Dataset entries
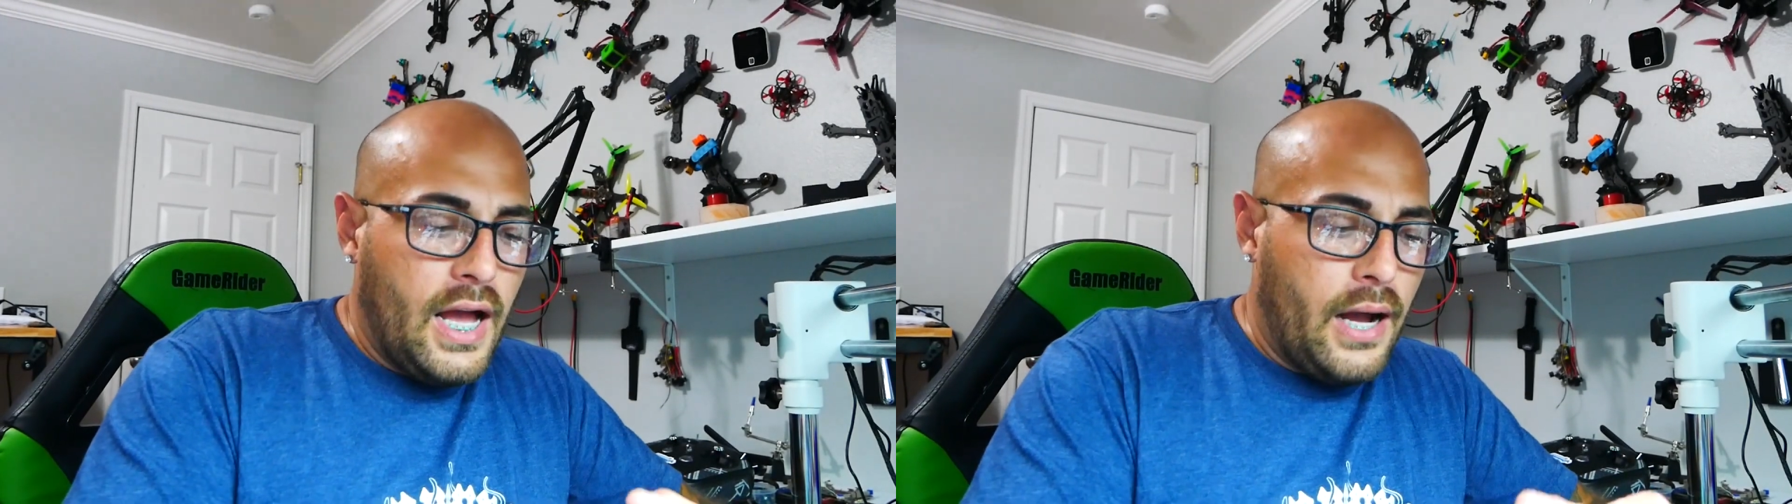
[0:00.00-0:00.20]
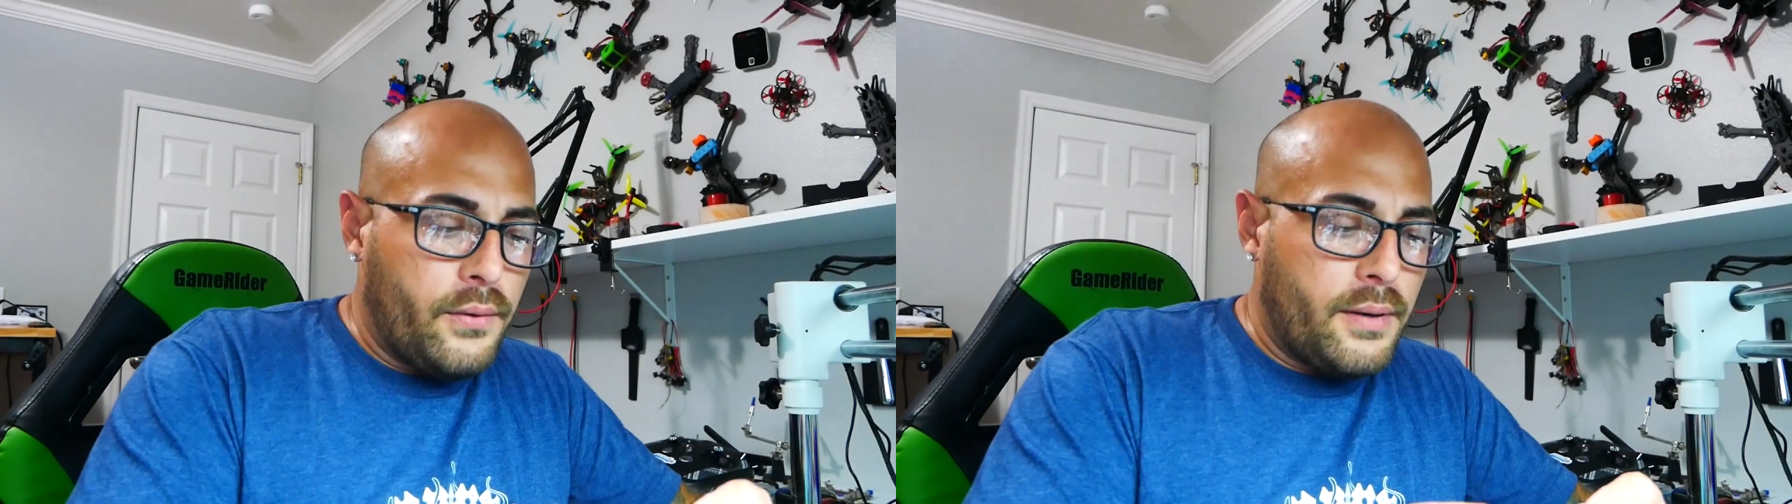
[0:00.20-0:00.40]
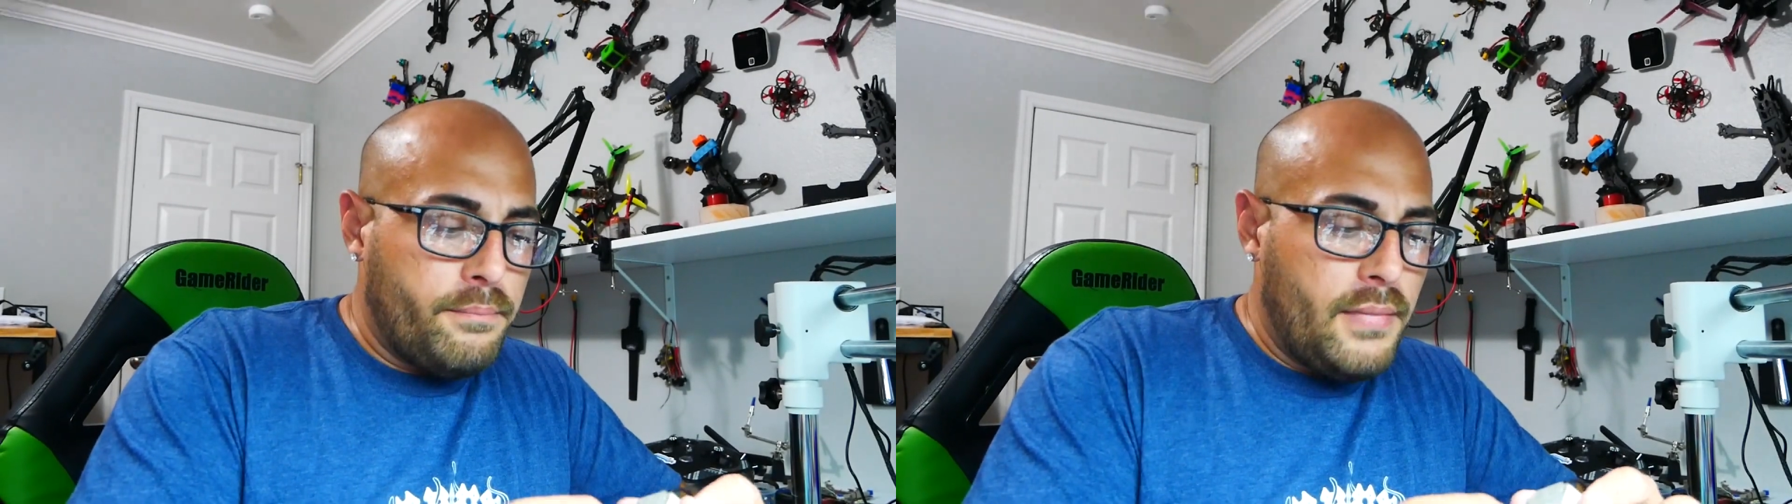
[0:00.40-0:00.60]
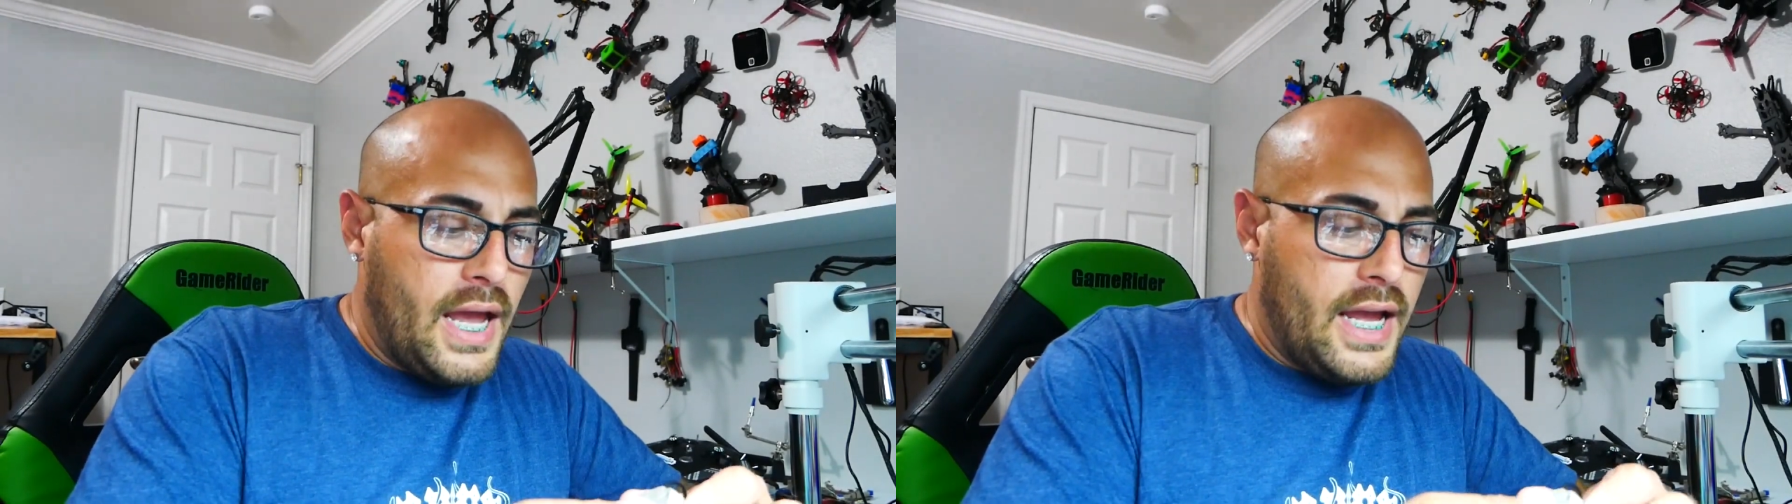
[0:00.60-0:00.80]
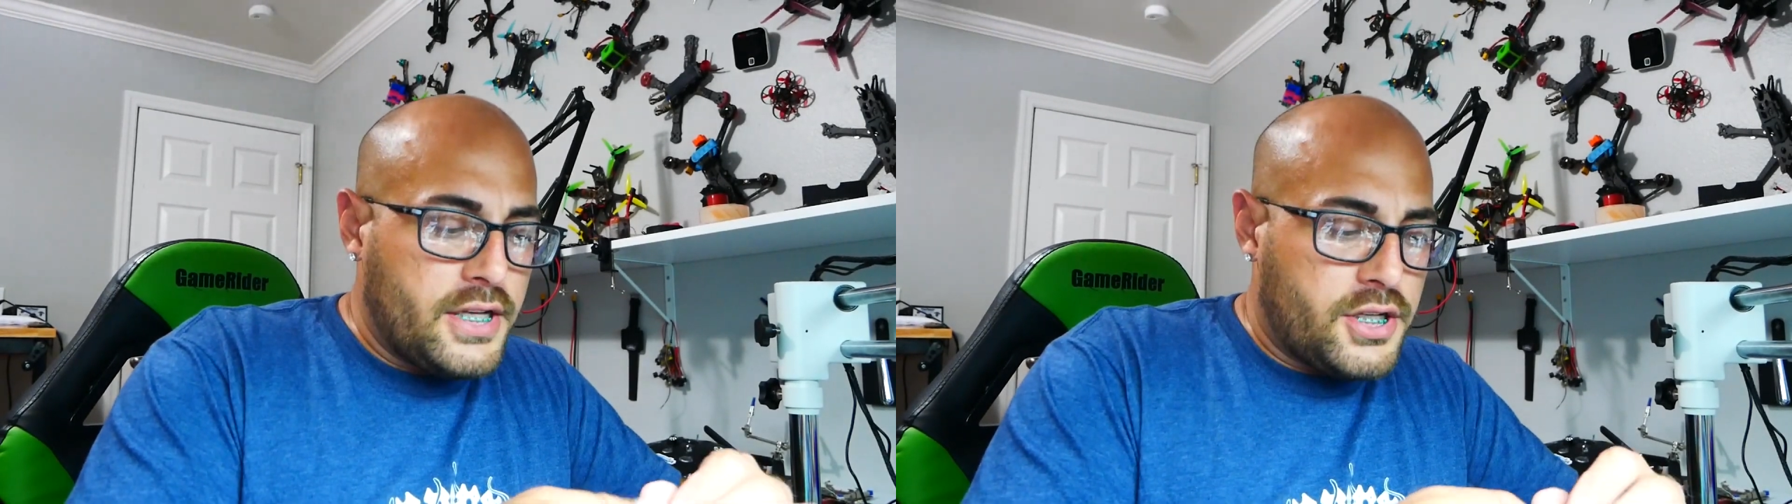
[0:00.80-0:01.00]
I would
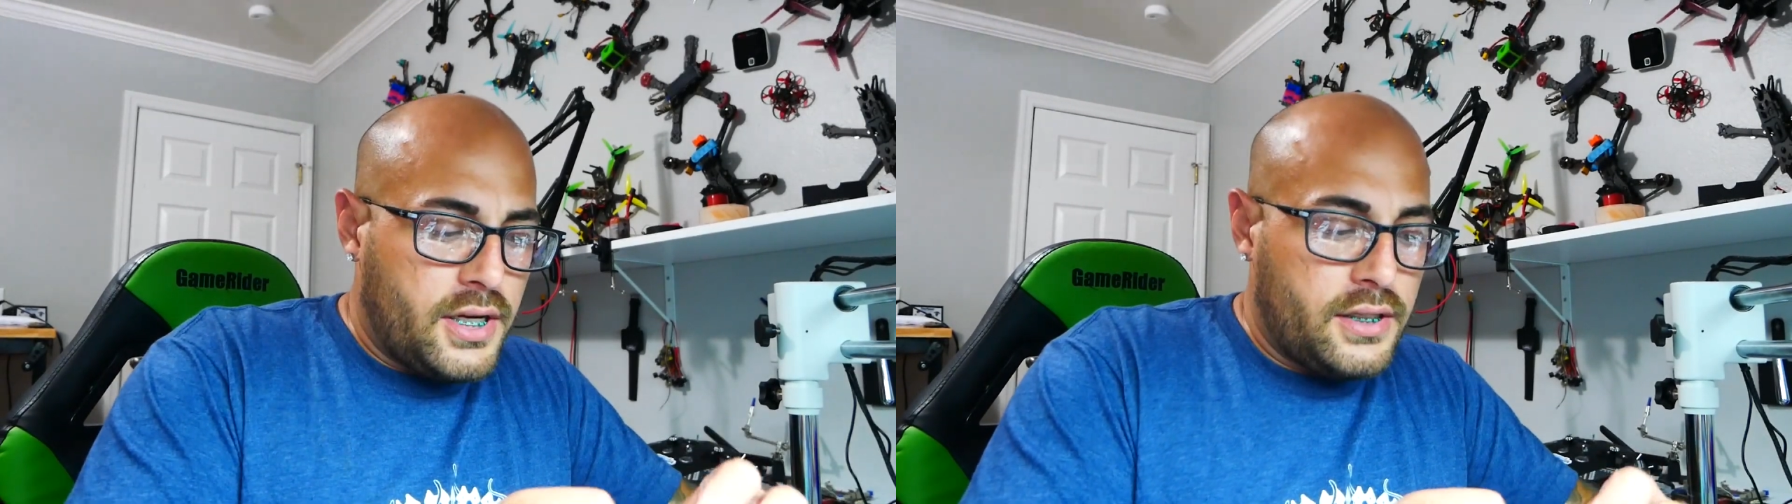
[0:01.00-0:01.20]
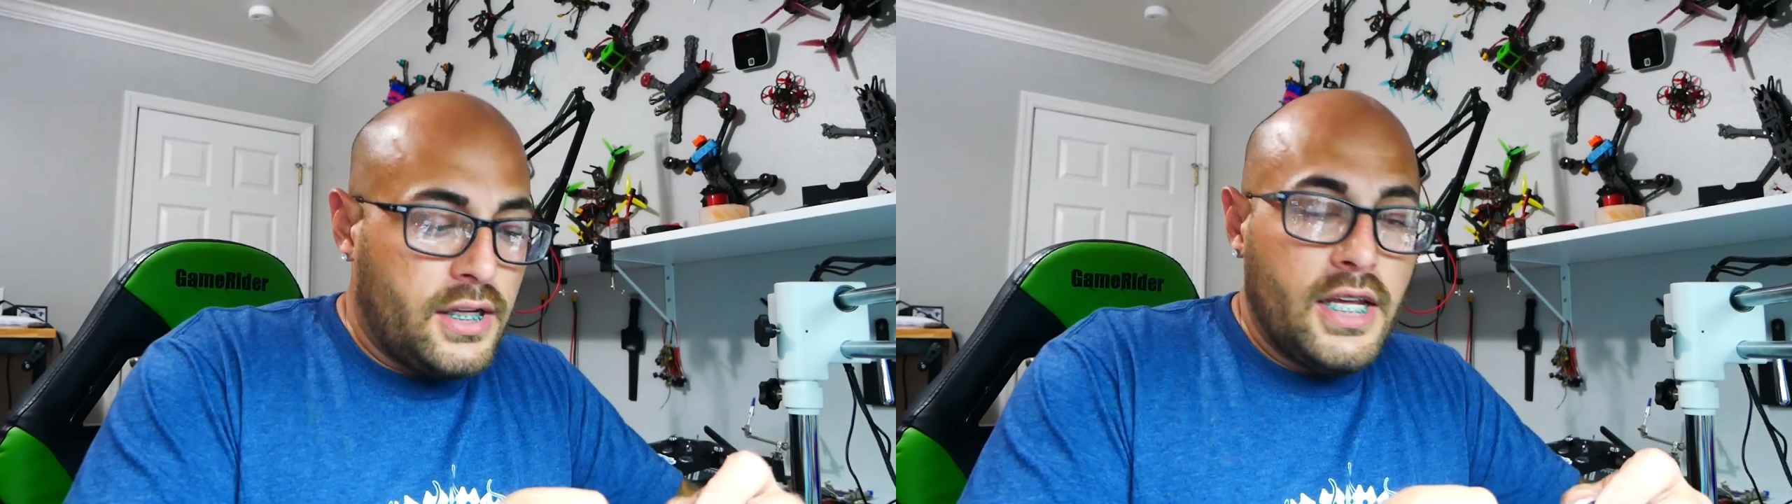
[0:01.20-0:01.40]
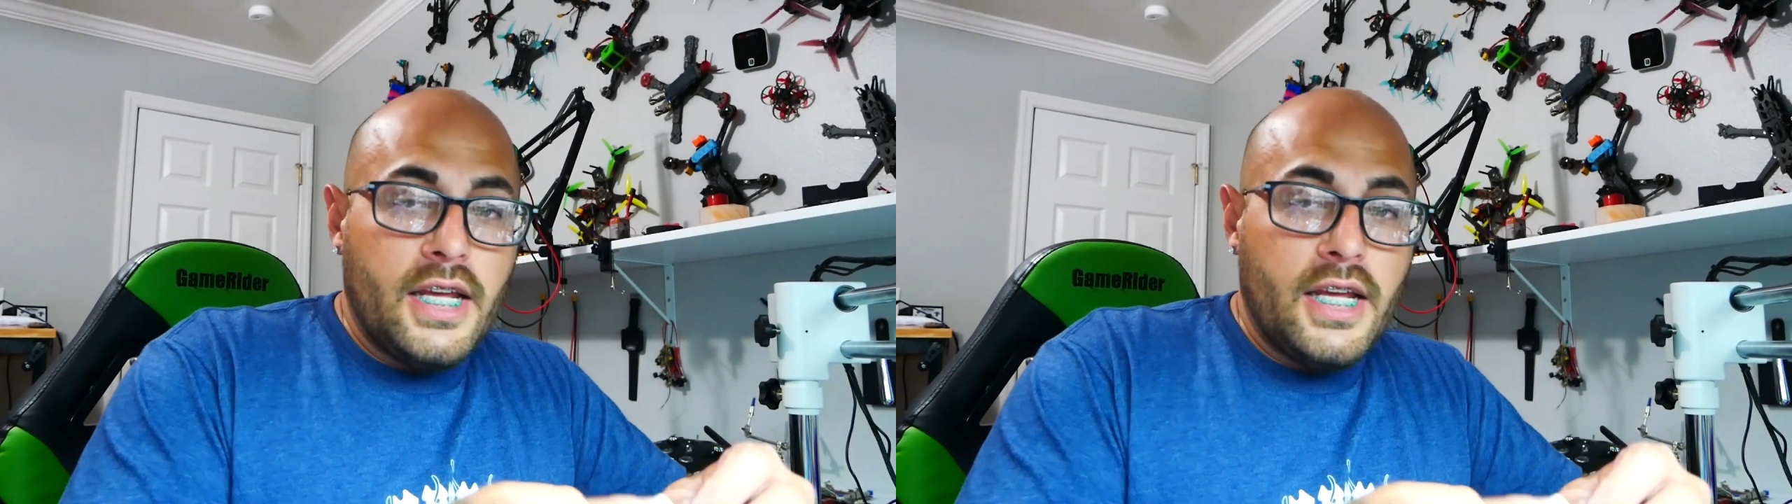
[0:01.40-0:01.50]
imagine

* What the task asks
Return every entry exactly, dropping the pictures.

* Answer space
[0:00.00-0:00.20]
[0:00.20-0:00.40]
[0:00.40-0:00.60]
[0:00.60-0:00.80]
[0:00.80-0:01.00]
I would
[0:01.00-0:01.20]
[0:01.20-0:01.40]
[0:01.40-0:01.50]
imagine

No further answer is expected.